ENTRIES SUPPLIED START

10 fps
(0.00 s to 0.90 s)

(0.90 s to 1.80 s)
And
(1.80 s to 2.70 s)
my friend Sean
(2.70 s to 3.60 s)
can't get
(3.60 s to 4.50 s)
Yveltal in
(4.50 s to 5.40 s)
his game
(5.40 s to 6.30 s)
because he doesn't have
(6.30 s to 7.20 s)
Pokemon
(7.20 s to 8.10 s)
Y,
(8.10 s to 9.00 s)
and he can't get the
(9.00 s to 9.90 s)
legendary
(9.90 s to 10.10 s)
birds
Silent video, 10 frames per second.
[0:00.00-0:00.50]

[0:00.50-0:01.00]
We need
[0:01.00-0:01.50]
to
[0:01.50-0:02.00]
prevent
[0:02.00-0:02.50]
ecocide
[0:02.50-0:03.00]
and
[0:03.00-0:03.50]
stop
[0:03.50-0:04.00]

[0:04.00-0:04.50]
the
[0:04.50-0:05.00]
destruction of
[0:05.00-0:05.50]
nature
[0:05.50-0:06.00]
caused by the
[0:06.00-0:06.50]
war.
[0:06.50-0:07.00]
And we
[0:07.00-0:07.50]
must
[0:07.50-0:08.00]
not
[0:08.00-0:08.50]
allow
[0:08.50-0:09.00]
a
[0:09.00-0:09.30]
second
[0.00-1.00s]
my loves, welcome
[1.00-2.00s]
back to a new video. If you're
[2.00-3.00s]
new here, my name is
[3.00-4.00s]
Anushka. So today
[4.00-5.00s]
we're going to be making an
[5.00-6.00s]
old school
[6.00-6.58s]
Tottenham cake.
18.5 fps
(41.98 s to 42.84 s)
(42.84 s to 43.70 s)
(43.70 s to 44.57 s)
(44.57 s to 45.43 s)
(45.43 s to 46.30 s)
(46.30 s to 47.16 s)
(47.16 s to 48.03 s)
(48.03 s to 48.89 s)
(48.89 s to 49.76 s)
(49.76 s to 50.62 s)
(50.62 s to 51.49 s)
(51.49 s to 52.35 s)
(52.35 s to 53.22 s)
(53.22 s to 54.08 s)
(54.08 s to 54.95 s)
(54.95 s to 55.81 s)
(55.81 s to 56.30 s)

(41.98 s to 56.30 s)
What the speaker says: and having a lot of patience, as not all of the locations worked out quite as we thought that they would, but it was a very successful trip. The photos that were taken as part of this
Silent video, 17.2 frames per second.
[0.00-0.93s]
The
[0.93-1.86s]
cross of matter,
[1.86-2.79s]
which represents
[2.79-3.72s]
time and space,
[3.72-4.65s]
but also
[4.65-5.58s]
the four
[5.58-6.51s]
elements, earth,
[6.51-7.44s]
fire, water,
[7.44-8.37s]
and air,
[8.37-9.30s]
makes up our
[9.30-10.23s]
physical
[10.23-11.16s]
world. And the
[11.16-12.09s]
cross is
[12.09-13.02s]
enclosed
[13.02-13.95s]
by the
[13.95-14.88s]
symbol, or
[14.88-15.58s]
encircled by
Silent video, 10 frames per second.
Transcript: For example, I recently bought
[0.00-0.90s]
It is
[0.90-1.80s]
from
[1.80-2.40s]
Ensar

ENTRIES SUPPLIED END

Write down the entire listing above verbatim.

10 fps
(0.00 s to 0.90 s)

(0.90 s to 1.80 s)
And
(1.80 s to 2.70 s)
my friend Sean
(2.70 s to 3.60 s)
can't get
(3.60 s to 4.50 s)
Yveltal in
(4.50 s to 5.40 s)
his game
(5.40 s to 6.30 s)
because he doesn't have
(6.30 s to 7.20 s)
Pokemon
(7.20 s to 8.10 s)
Y,
(8.10 s to 9.00 s)
and he can't get the
(9.00 s to 9.90 s)
legendary
(9.90 s to 10.10 s)
birds
Silent video, 10 frames per second.
[0:00.00-0:00.50]

[0:00.50-0:01.00]
We need
[0:01.00-0:01.50]
to
[0:01.50-0:02.00]
prevent
[0:02.00-0:02.50]
ecocide
[0:02.50-0:03.00]
and
[0:03.00-0:03.50]
stop
[0:03.50-0:04.00]

[0:04.00-0:04.50]
the
[0:04.50-0:05.00]
destruction of
[0:05.00-0:05.50]
nature
[0:05.50-0:06.00]
caused by the
[0:06.00-0:06.50]
war.
[0:06.50-0:07.00]
And we
[0:07.00-0:07.50]
must
[0:07.50-0:08.00]
not
[0:08.00-0:08.50]
allow
[0:08.50-0:09.00]
a
[0:09.00-0:09.30]
second
[0.00-1.00s]
my loves, welcome
[1.00-2.00s]
back to a new video. If you're
[2.00-3.00s]
new here, my name is
[3.00-4.00s]
Anushka. So today
[4.00-5.00s]
we're going to be making an
[5.00-6.00s]
old school
[6.00-6.58s]
Tottenham cake.
18.5 fps
(41.98 s to 42.84 s)
(42.84 s to 43.70 s)
(43.70 s to 44.57 s)
(44.57 s to 45.43 s)
(45.43 s to 46.30 s)
(46.30 s to 47.16 s)
(47.16 s to 48.03 s)
(48.03 s to 48.89 s)
(48.89 s to 49.76 s)
(49.76 s to 50.62 s)
(50.62 s to 51.49 s)
(51.49 s to 52.35 s)
(52.35 s to 53.22 s)
(53.22 s to 54.08 s)
(54.08 s to 54.95 s)
(54.95 s to 55.81 s)
(55.81 s to 56.30 s)

(41.98 s to 56.30 s)
What the speaker says: and having a lot of patience, as not all of the locations worked out quite as we thought that they would, but it was a very successful trip. The photos that were taken as part of this
Silent video, 17.2 frames per second.
[0.00-0.93s]
The
[0.93-1.86s]
cross of matter,
[1.86-2.79s]
which represents
[2.79-3.72s]
time and space,
[3.72-4.65s]
but also
[4.65-5.58s]
the four
[5.58-6.51s]
elements, earth,
[6.51-7.44s]
fire, water,
[7.44-8.37s]
and air,
[8.37-9.30s]
makes up our
[9.30-10.23s]
physical
[10.23-11.16s]
world. And the
[11.16-12.09s]
cross is
[12.09-13.02s]
enclosed
[13.02-13.95s]
by the
[13.95-14.88s]
symbol, or
[14.88-15.58s]
encircled by
Silent video, 10 frames per second.
Transcript: For example, I recently bought
[0.00-0.90s]
It is
[0.90-1.80s]
from
[1.80-2.40s]
Ensar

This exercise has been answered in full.